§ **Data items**

####################

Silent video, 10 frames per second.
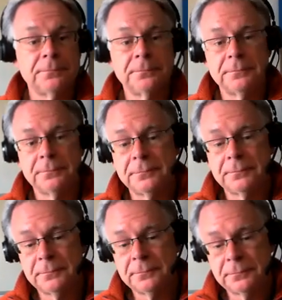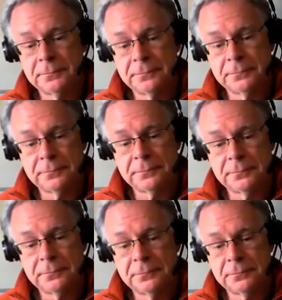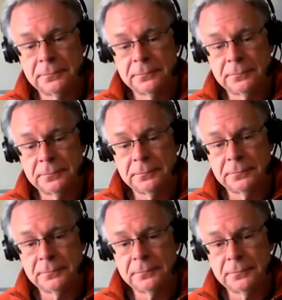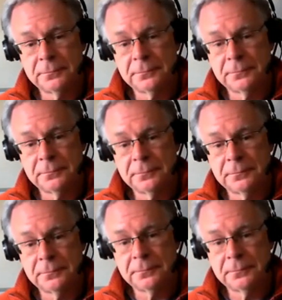(silent)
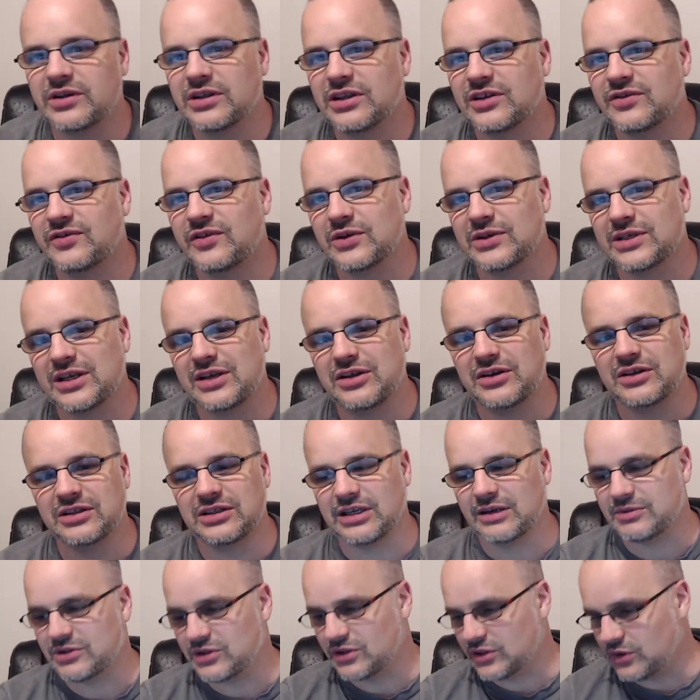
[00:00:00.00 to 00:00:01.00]
This feels like a good
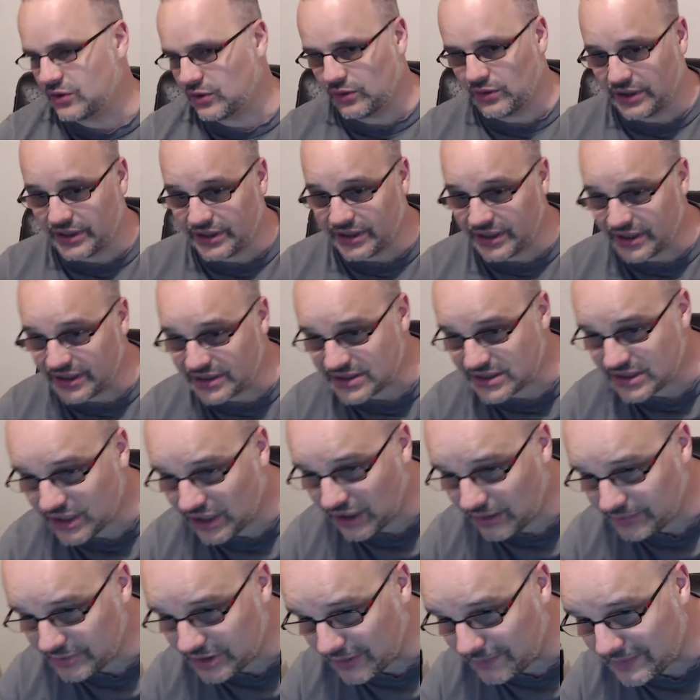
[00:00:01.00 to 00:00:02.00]
time to call it. It's
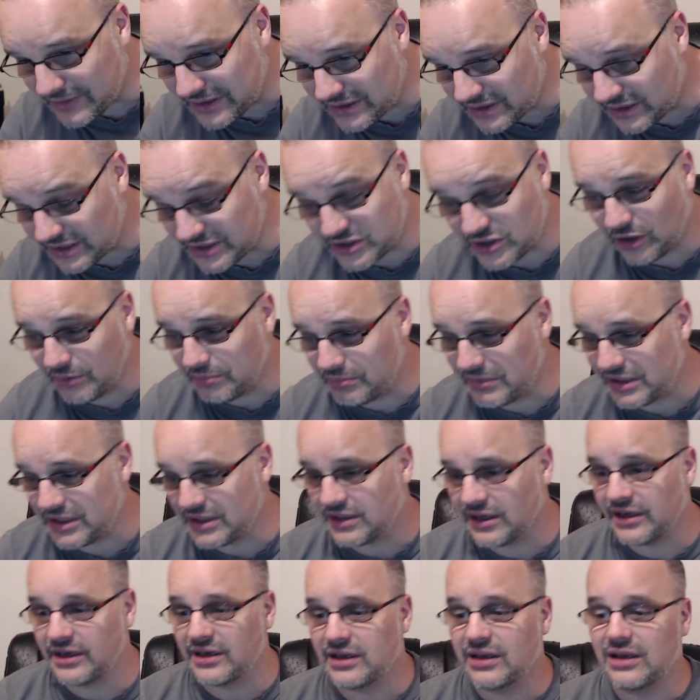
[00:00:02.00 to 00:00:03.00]
coming up midnight. It's gone
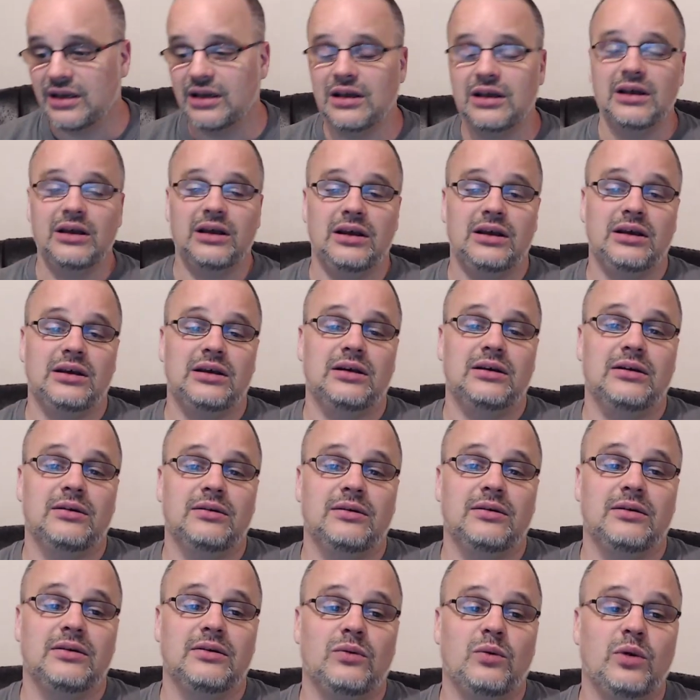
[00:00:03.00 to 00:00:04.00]
midnight.
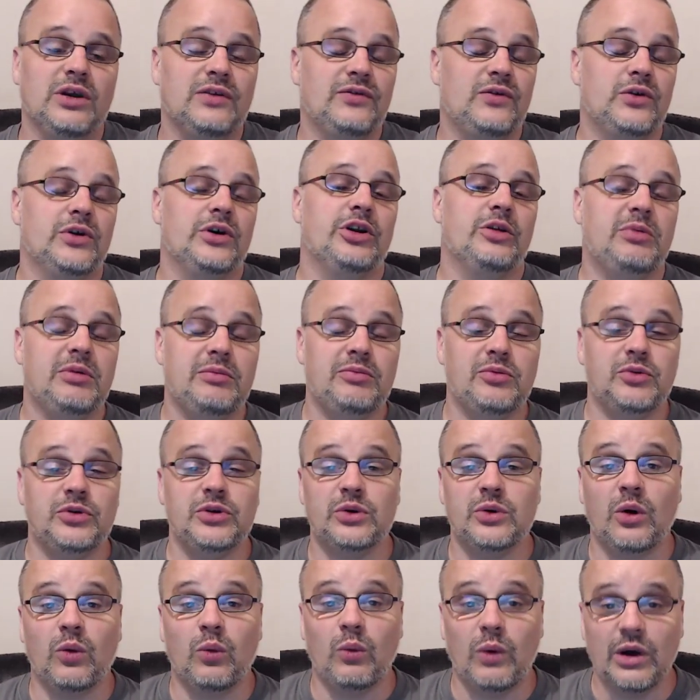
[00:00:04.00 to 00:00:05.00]
Wonderful Godot people,
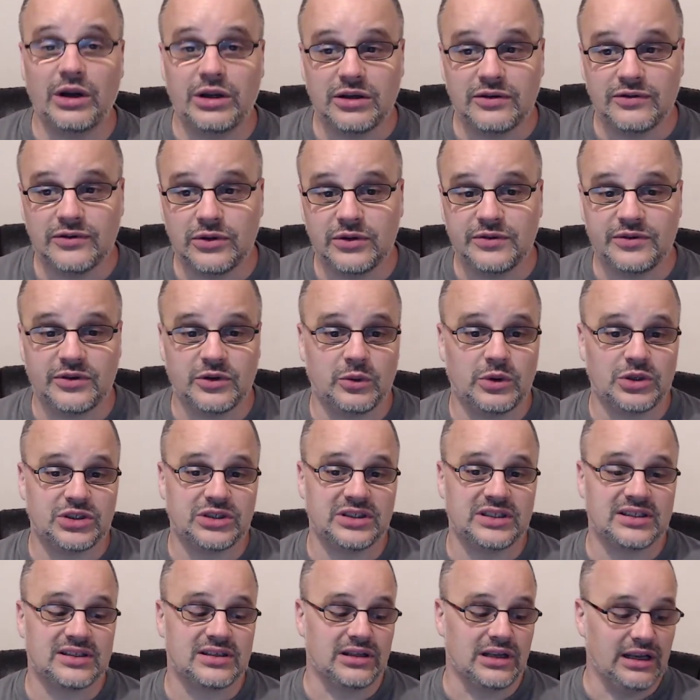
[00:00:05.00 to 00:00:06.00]
you are wonderful. If you're watching
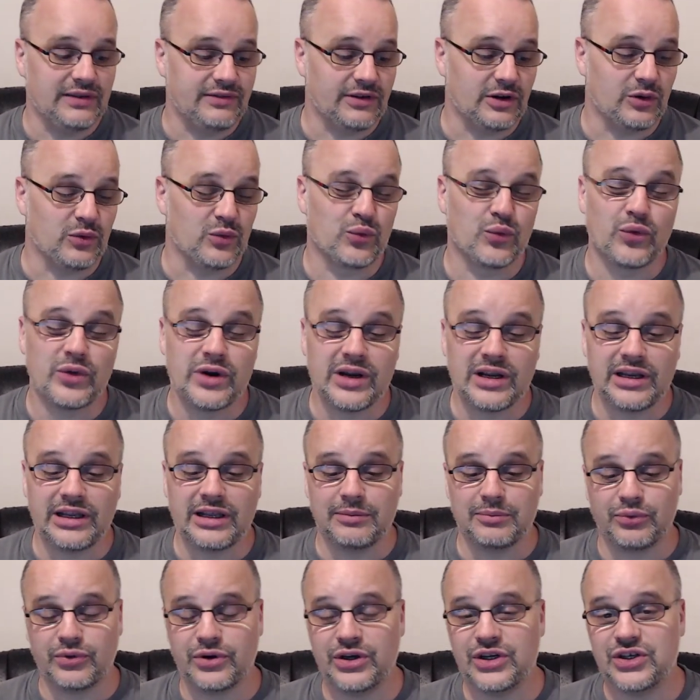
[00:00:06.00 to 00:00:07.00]
this live, I really
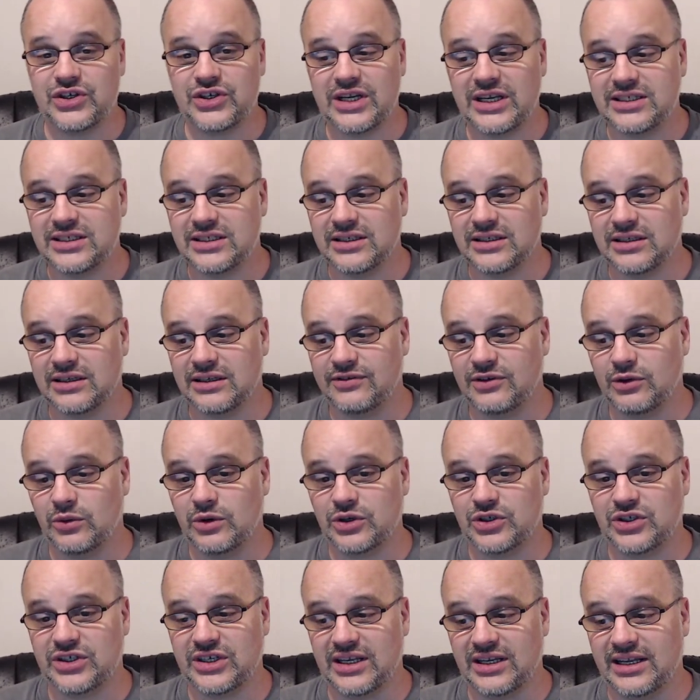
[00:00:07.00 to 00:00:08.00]
appreciate it. If you're
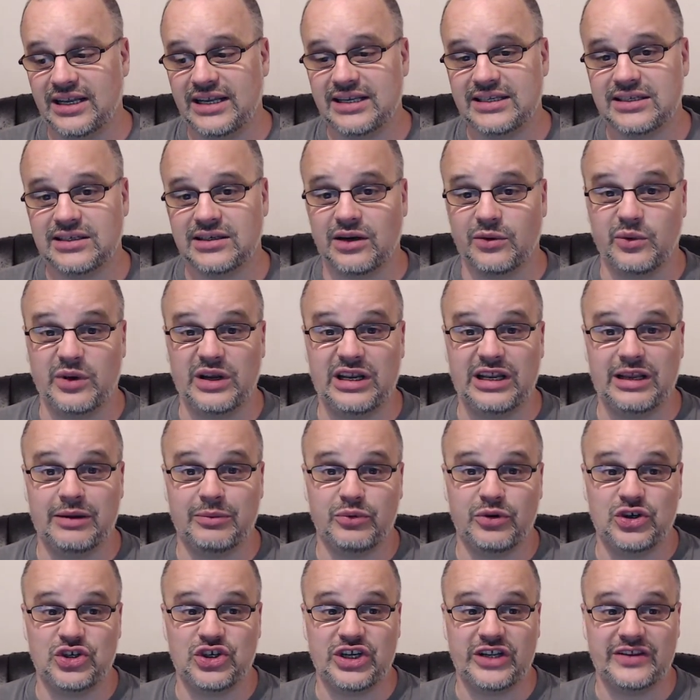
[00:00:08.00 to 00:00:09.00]
watching it later, I really
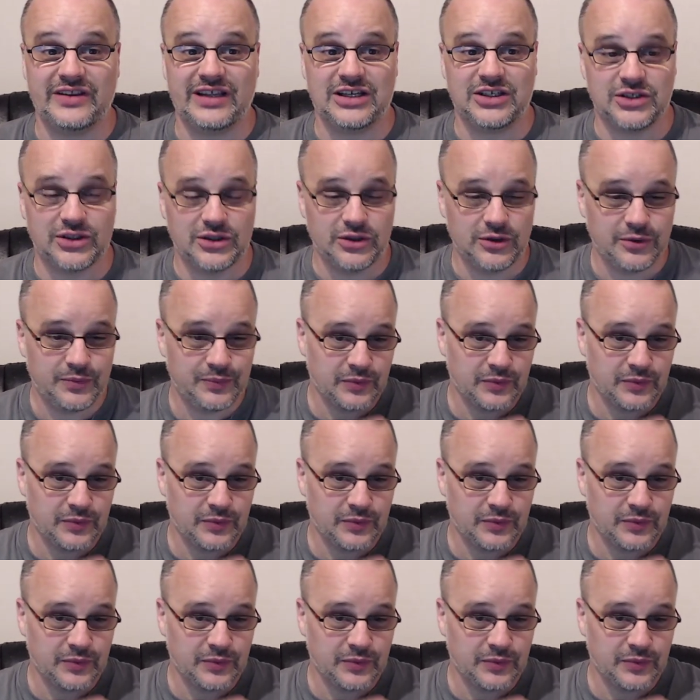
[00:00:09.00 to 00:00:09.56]
appreciate that too.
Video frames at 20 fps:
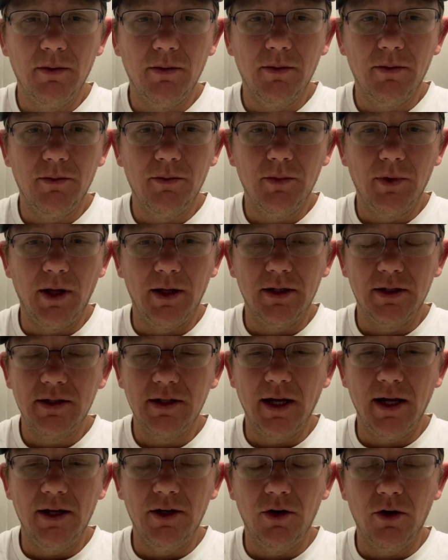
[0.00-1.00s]
like the
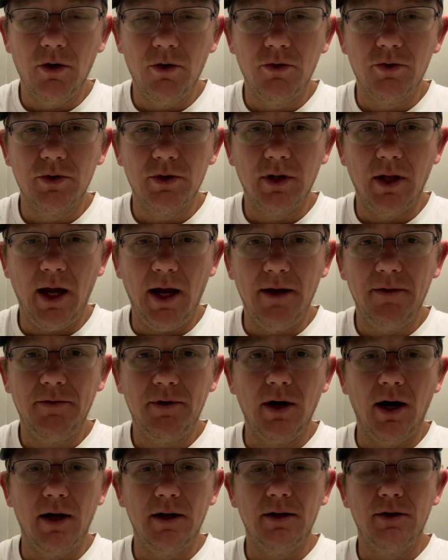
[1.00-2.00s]
saying goes, life
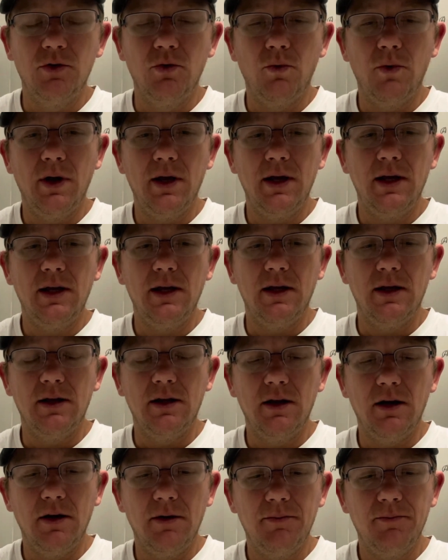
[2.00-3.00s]
got in the way, and
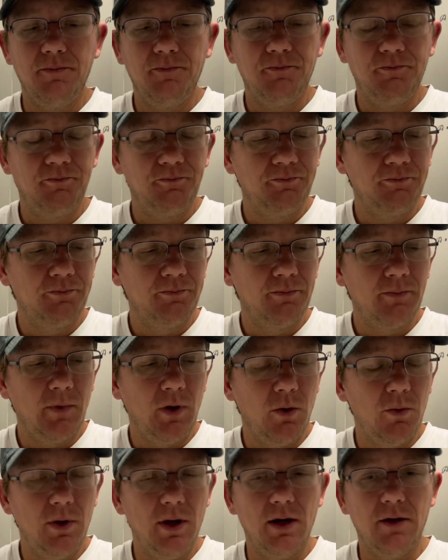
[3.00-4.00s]

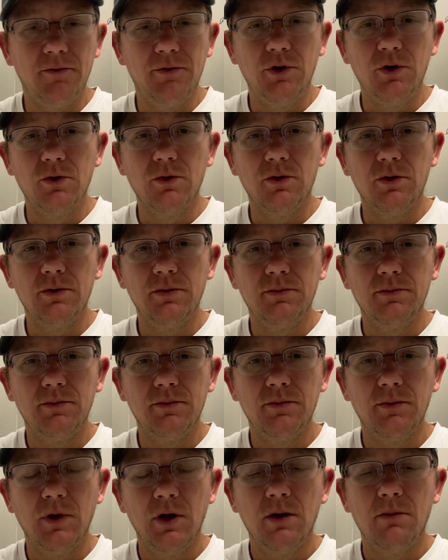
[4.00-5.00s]
we had a funeral
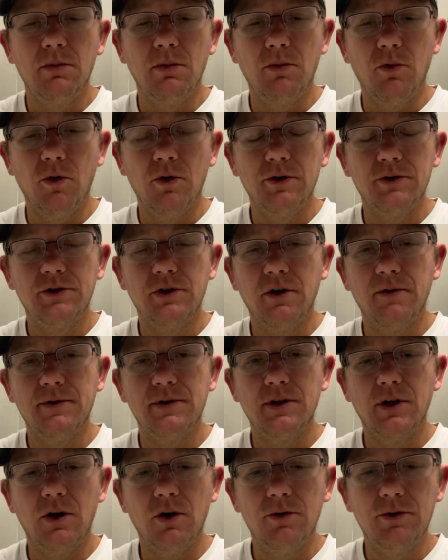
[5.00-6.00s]
memorial service
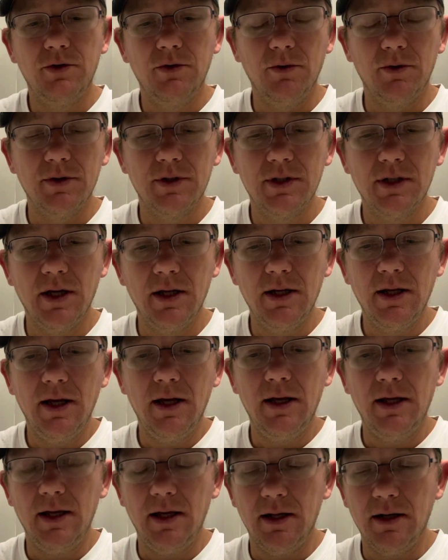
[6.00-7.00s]
to go to on
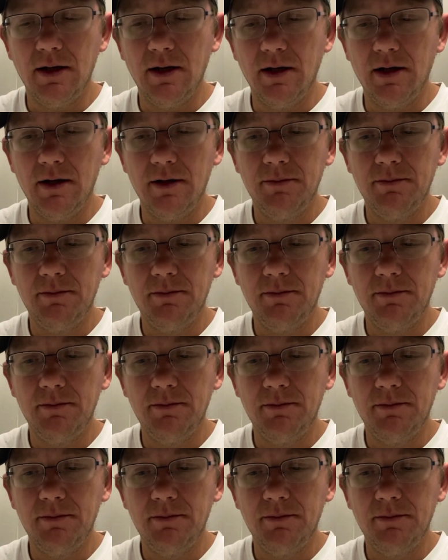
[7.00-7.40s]
Sunday, and that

####################

§ **WHAT IS BEING ASKED**
The lines to repeat start at the one holding "[00:00:02.00 to 00:00:03.00]" and run through the last line of the records above; write them out exactly, both ends included, but not the pictures.

§ **RESPONSE BOX**
[00:00:02.00 to 00:00:03.00]
coming up midnight. It's gone
[00:00:03.00 to 00:00:04.00]
midnight.
[00:00:04.00 to 00:00:05.00]
Wonderful Godot people,
[00:00:05.00 to 00:00:06.00]
you are wonderful. If you're watching
[00:00:06.00 to 00:00:07.00]
this live, I really
[00:00:07.00 to 00:00:08.00]
appreciate it. If you're
[00:00:08.00 to 00:00:09.00]
watching it later, I really
[00:00:09.00 to 00:00:09.56]
appreciate that too.
Video frames at 20 fps:
[0.00-1.00s]
like the
[1.00-2.00s]
saying goes, life
[2.00-3.00s]
got in the way, and
[3.00-4.00s]

[4.00-5.00s]
we had a funeral
[5.00-6.00s]
memorial service
[6.00-7.00s]
to go to on
[7.00-7.40s]
Sunday, and that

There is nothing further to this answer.